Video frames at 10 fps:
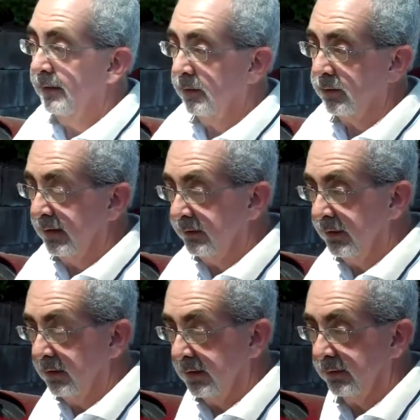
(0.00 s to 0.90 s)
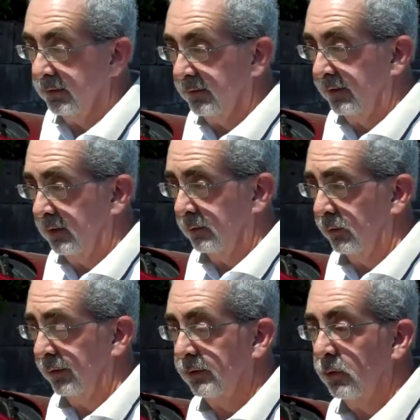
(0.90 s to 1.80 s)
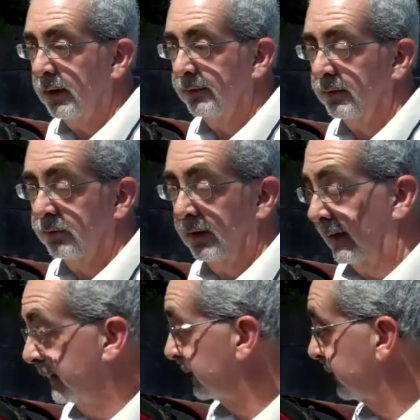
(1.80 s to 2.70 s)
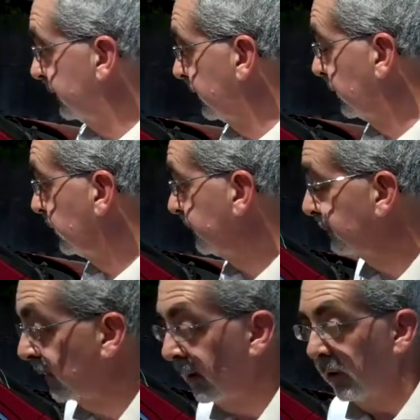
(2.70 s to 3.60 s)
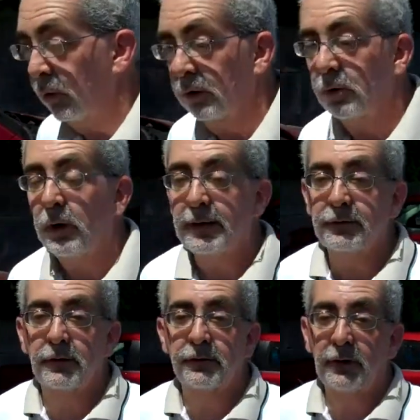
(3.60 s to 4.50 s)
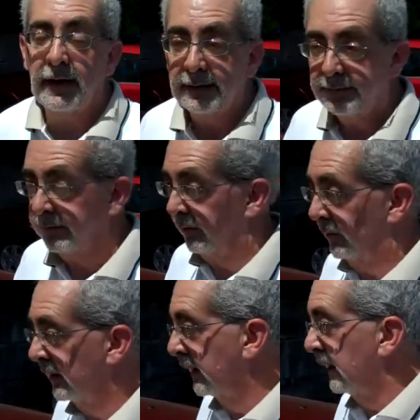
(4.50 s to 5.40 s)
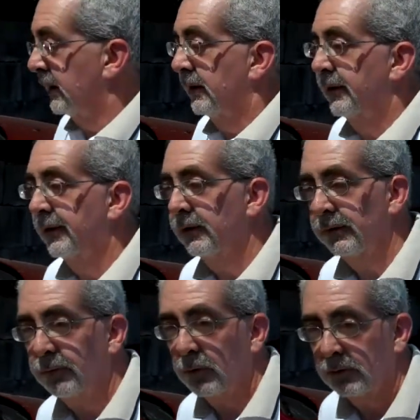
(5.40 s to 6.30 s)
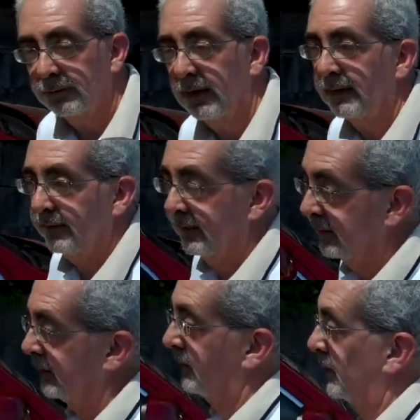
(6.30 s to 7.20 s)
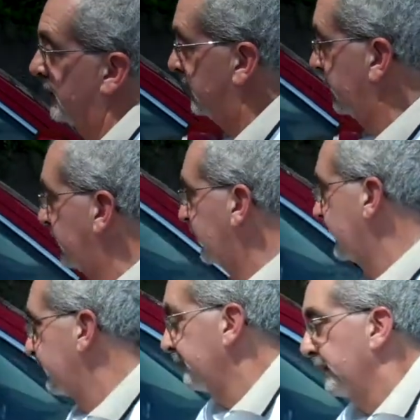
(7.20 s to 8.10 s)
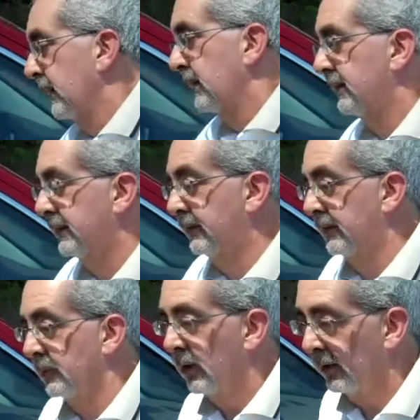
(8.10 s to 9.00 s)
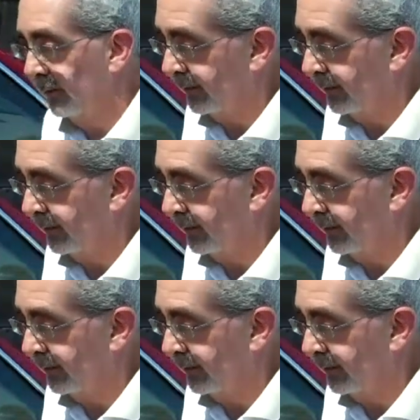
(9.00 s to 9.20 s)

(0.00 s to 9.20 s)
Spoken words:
The other Grand Cherokees are available with Quadra-Track 2 or Quadra Drive 2. Those four-wheel drive systems include a system called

-- -- --

» What is needed
Print the data again word for word, pictures excluded.

» Your response
Video frames at 10 fps:
(0.00 s to 0.90 s)
(0.90 s to 1.80 s)
(1.80 s to 2.70 s)
(2.70 s to 3.60 s)
(3.60 s to 4.50 s)
(4.50 s to 5.40 s)
(5.40 s to 6.30 s)
(6.30 s to 7.20 s)
(7.20 s to 8.10 s)
(8.10 s to 9.00 s)
(9.00 s to 9.20 s)

(0.00 s to 9.20 s)
Spoken words:
The other Grand Cherokees are available with Quadra-Track 2 or Quadra Drive 2. Those four-wheel drive systems include a system called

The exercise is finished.